## REQUIREMENT
The full set of entries below, restated word for word and stripped of images, is the expected result.

[Stored records]
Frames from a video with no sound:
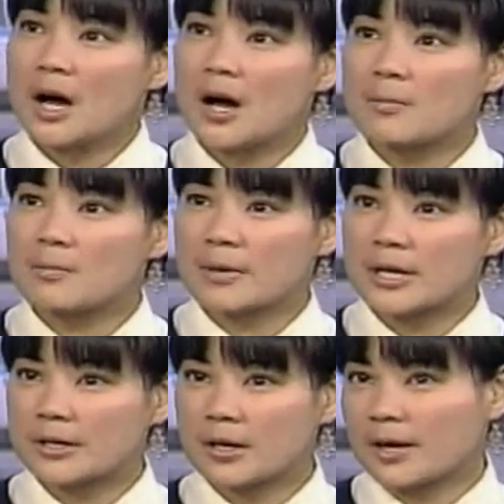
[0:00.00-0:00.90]

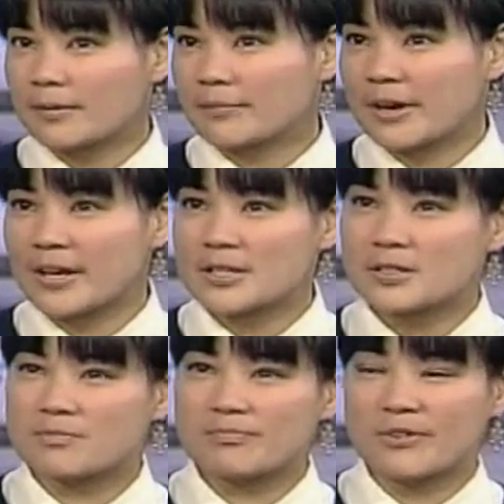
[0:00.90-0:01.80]
but I
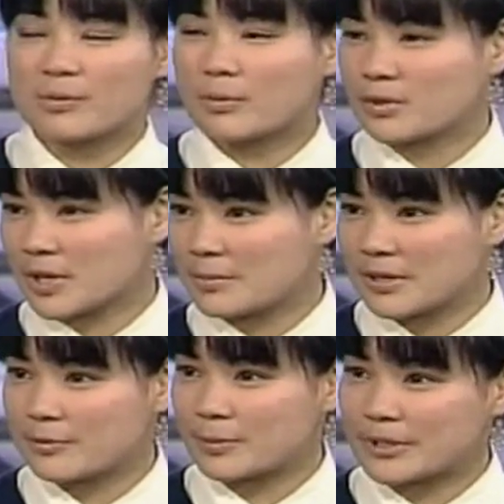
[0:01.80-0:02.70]
guess if you want to come
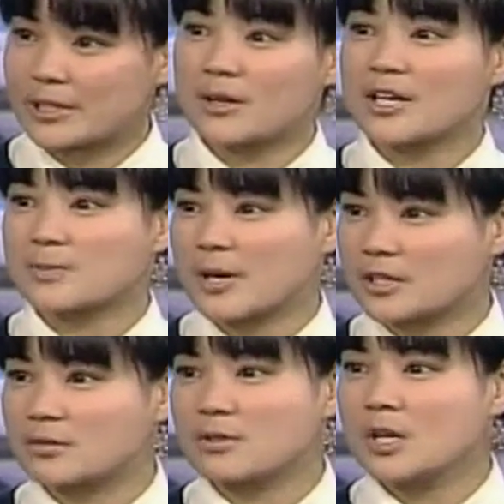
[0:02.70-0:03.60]
at it from a legal
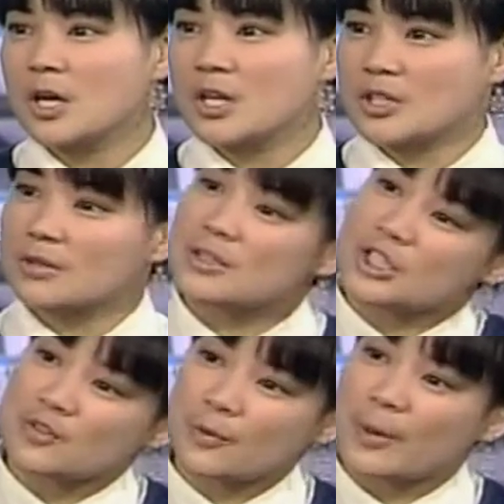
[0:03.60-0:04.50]
aspect, you generally
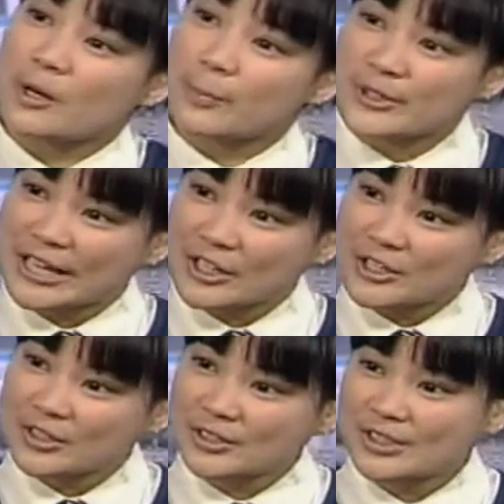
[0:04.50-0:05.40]
just for better
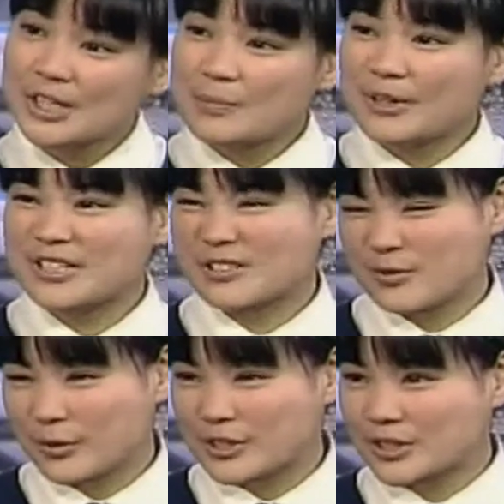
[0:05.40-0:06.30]
protection, because
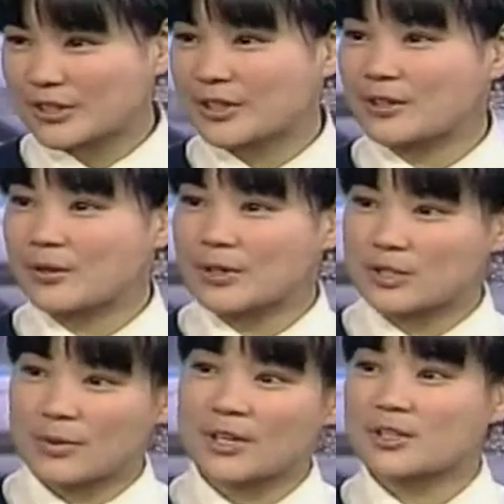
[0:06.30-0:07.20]
unfortunately, you know,
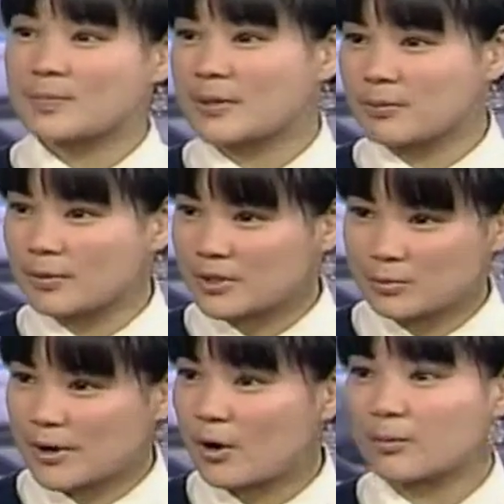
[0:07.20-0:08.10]
as great as
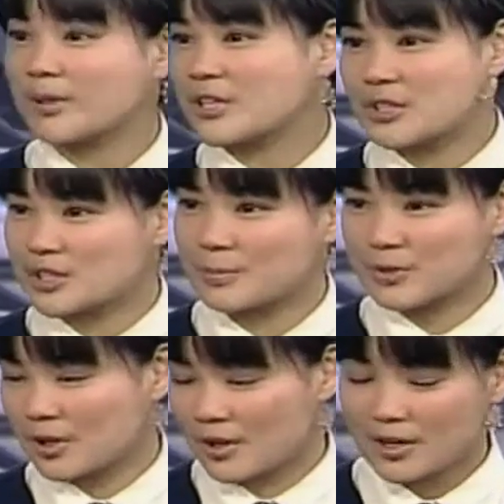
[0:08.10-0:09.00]
all
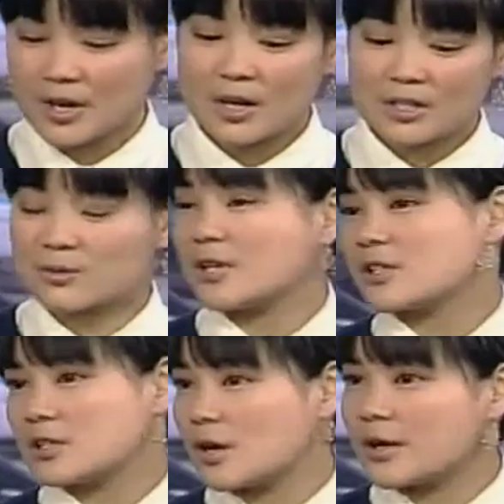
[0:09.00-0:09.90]
relationships are, as great
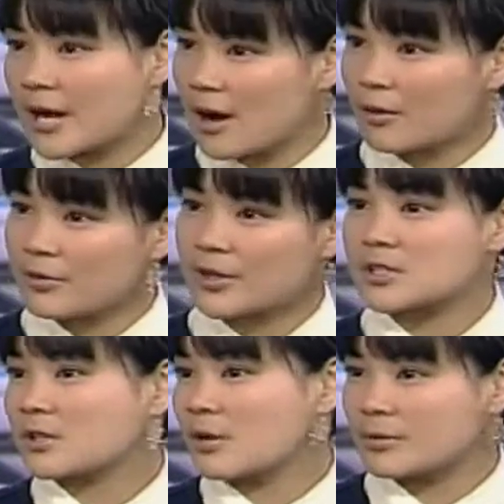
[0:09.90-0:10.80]
as they are now,
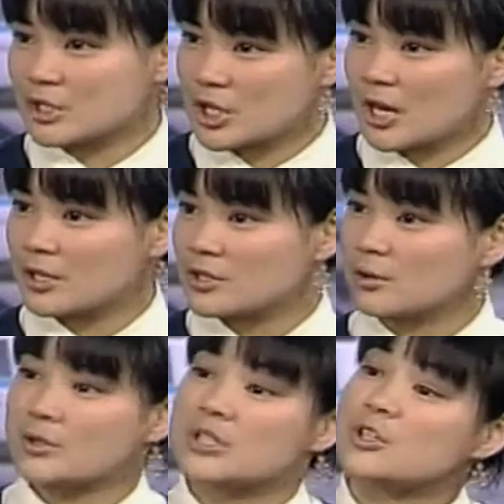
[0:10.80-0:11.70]
things can always change,
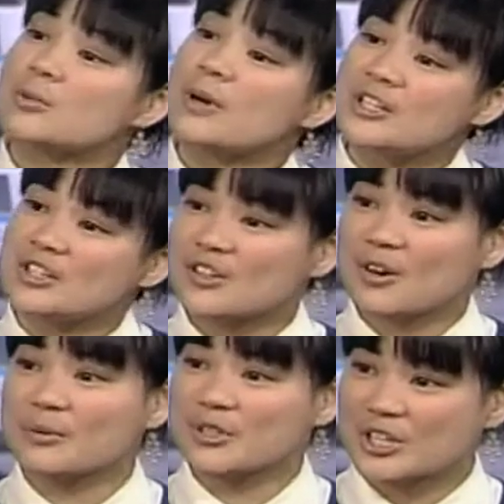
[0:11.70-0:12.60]
or situations can
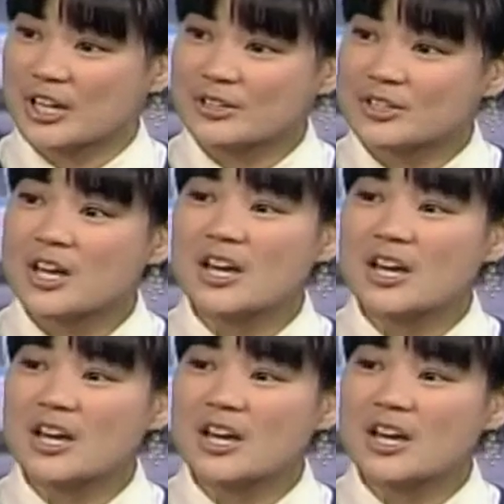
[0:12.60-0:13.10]
always change.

## SOLUTION FOR THIS PROBLEM
Frames from a video with no sound:
[0:00.00-0:00.90]

[0:00.90-0:01.80]
but I
[0:01.80-0:02.70]
guess if you want to come
[0:02.70-0:03.60]
at it from a legal
[0:03.60-0:04.50]
aspect, you generally
[0:04.50-0:05.40]
just for better
[0:05.40-0:06.30]
protection, because
[0:06.30-0:07.20]
unfortunately, you know,
[0:07.20-0:08.10]
as great as
[0:08.10-0:09.00]
all
[0:09.00-0:09.90]
relationships are, as great
[0:09.90-0:10.80]
as they are now,
[0:10.80-0:11.70]
things can always change,
[0:11.70-0:12.60]
or situations can
[0:12.60-0:13.10]
always change.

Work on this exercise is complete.